Data section:
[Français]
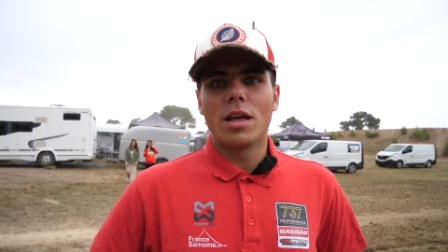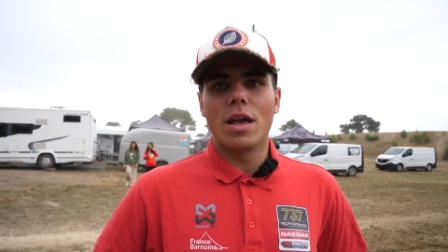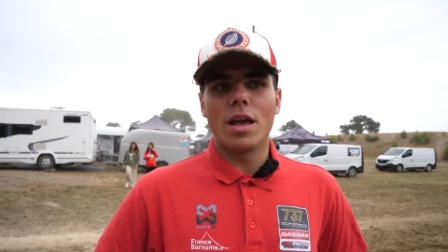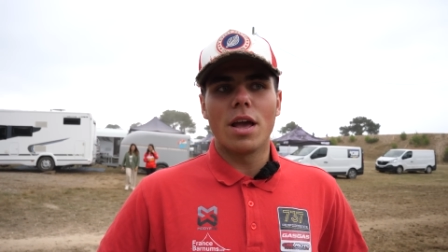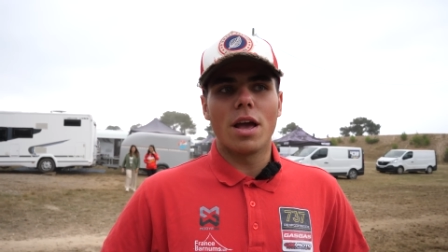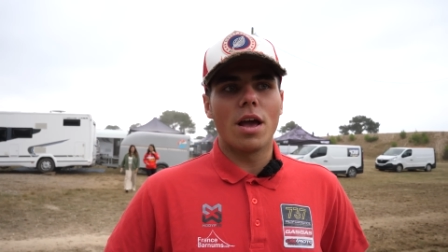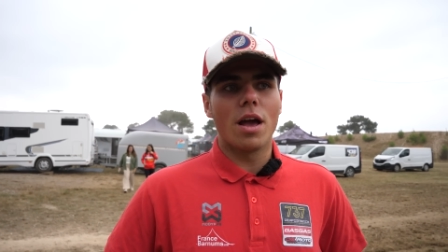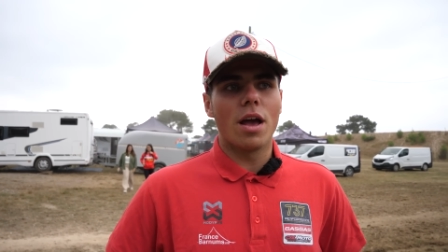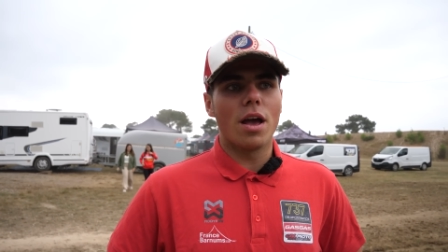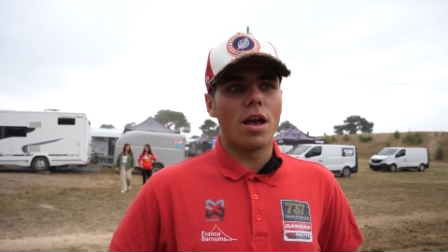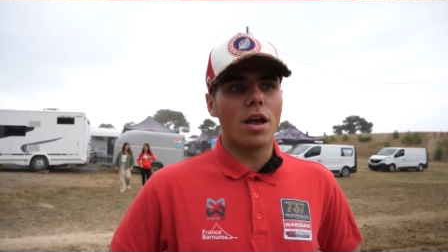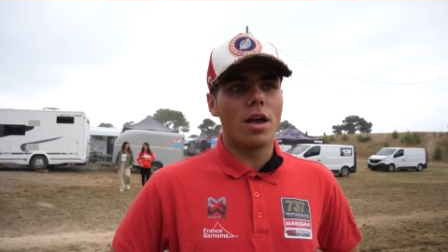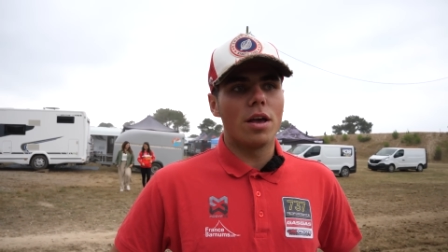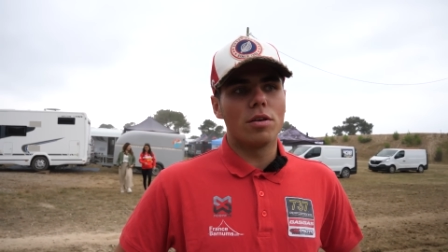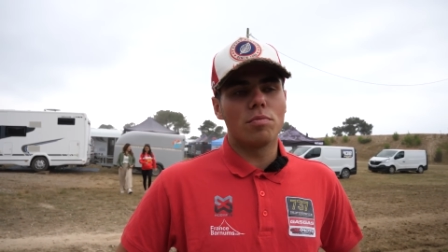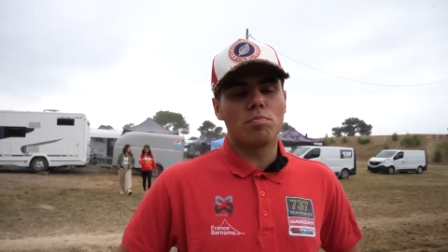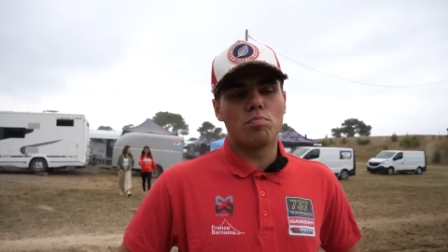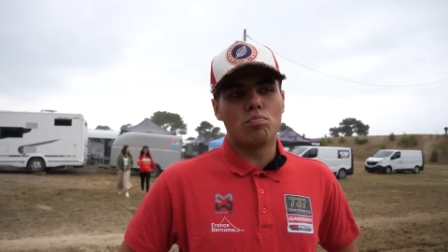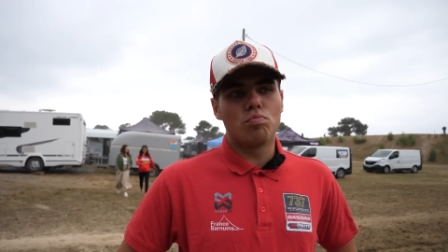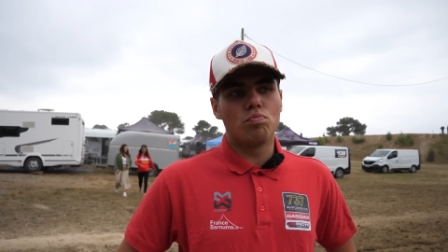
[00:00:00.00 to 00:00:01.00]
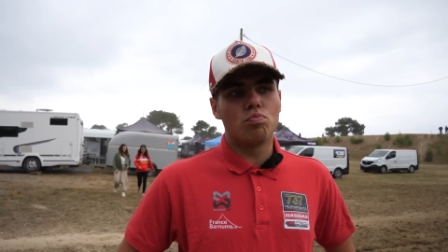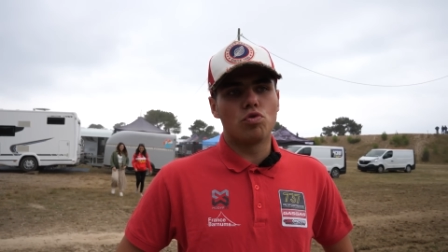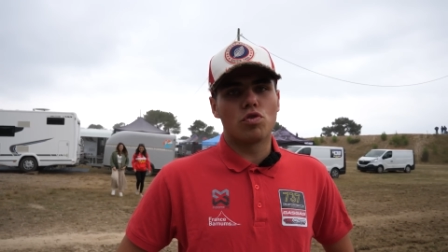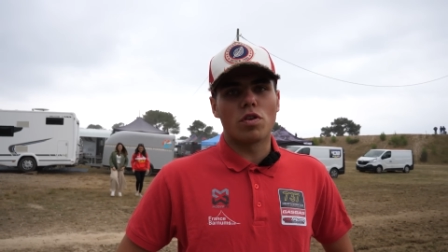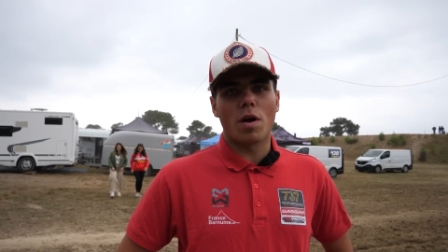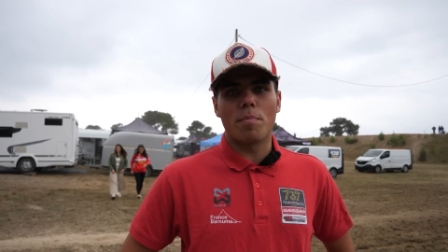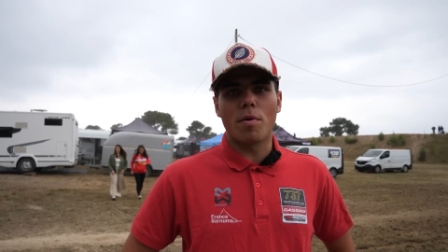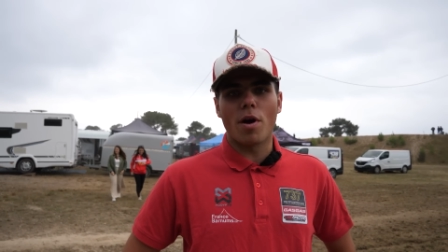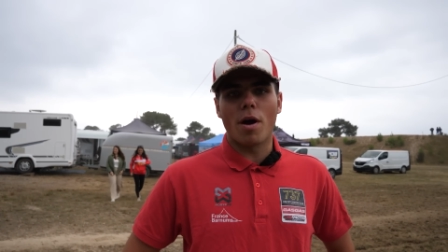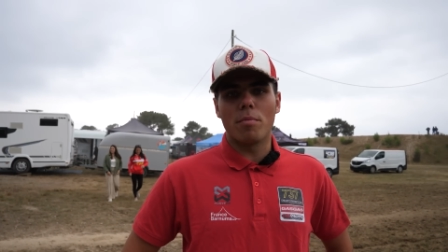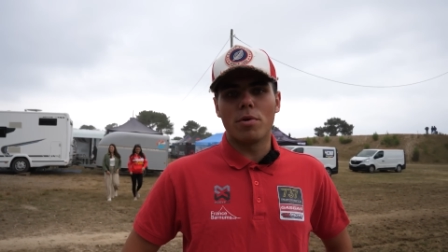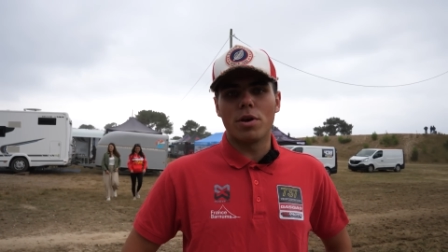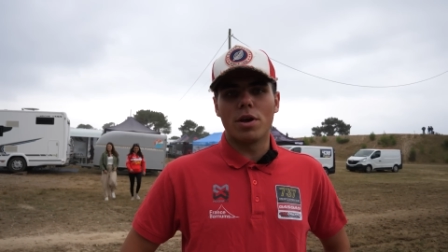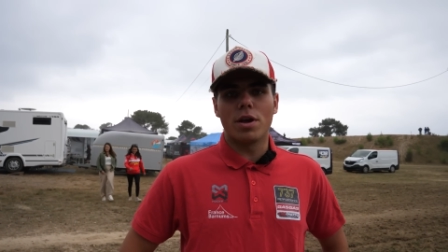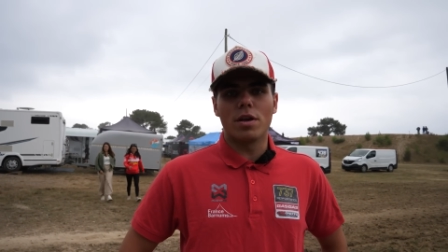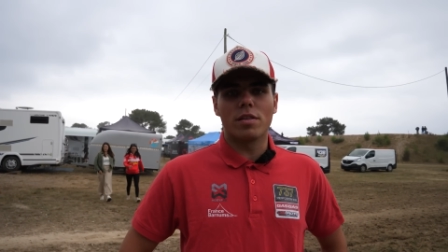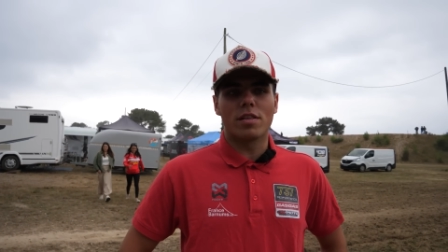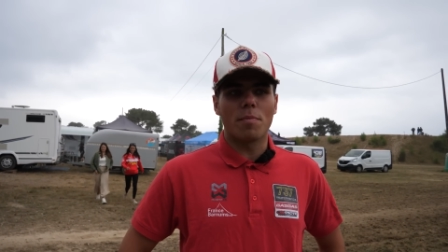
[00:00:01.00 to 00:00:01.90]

Et ça permet,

Exercise instructions: Write out the listing above in full, word for word, with no pictures.

Task solution:
[Français]
[00:00:00.00 to 00:00:01.00]
[00:00:01.00 to 00:00:01.90]

Et ça permet,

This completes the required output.